Start of SOURCE MATERIAL

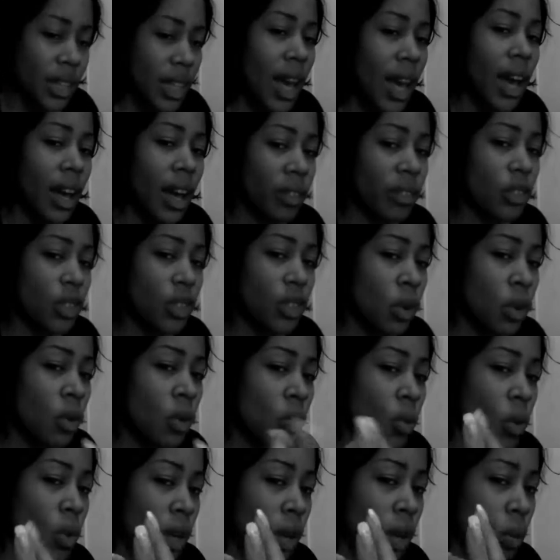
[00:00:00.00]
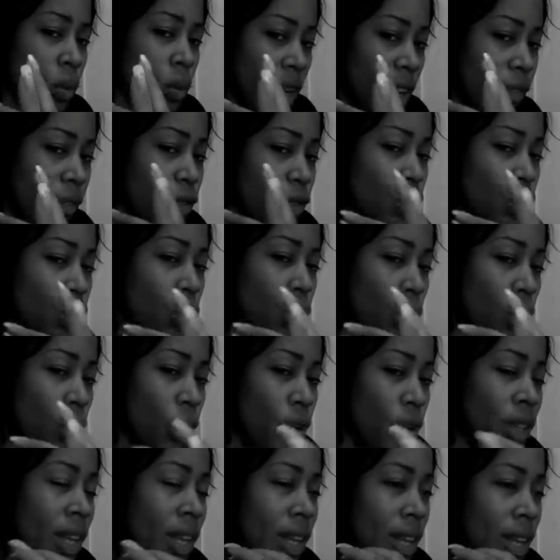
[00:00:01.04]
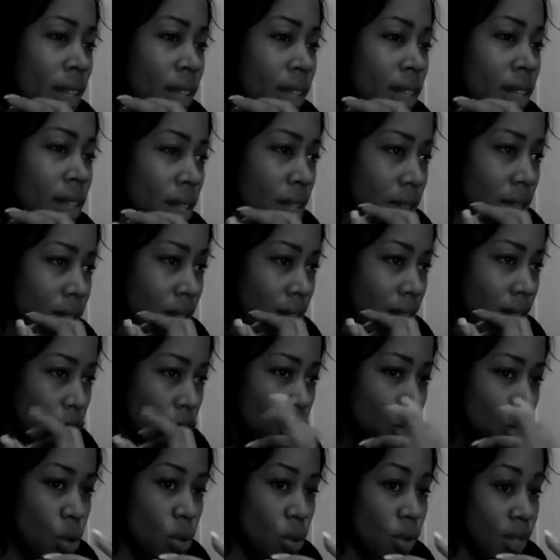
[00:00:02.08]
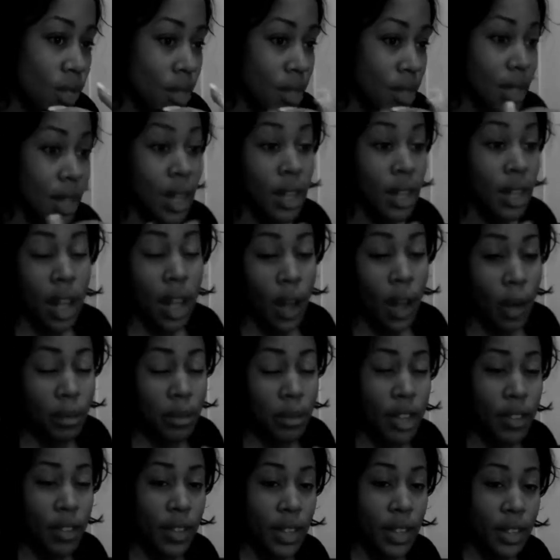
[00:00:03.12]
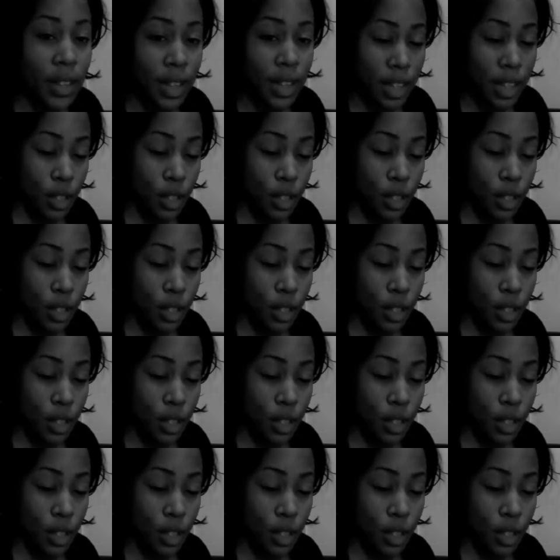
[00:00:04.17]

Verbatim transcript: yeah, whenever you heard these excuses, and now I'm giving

End of SOURCE MATERIAL

*WORK TO COMPLETE*. Transcribe each entry precisely as given, leaving the pictures out.

*ANSWER SECTION*.
[00:00:00.00]
[00:00:01.04]
[00:00:02.08]
[00:00:03.12]
[00:00:04.17]

Verbatim transcript: yeah, whenever you heard these excuses, and now I'm giving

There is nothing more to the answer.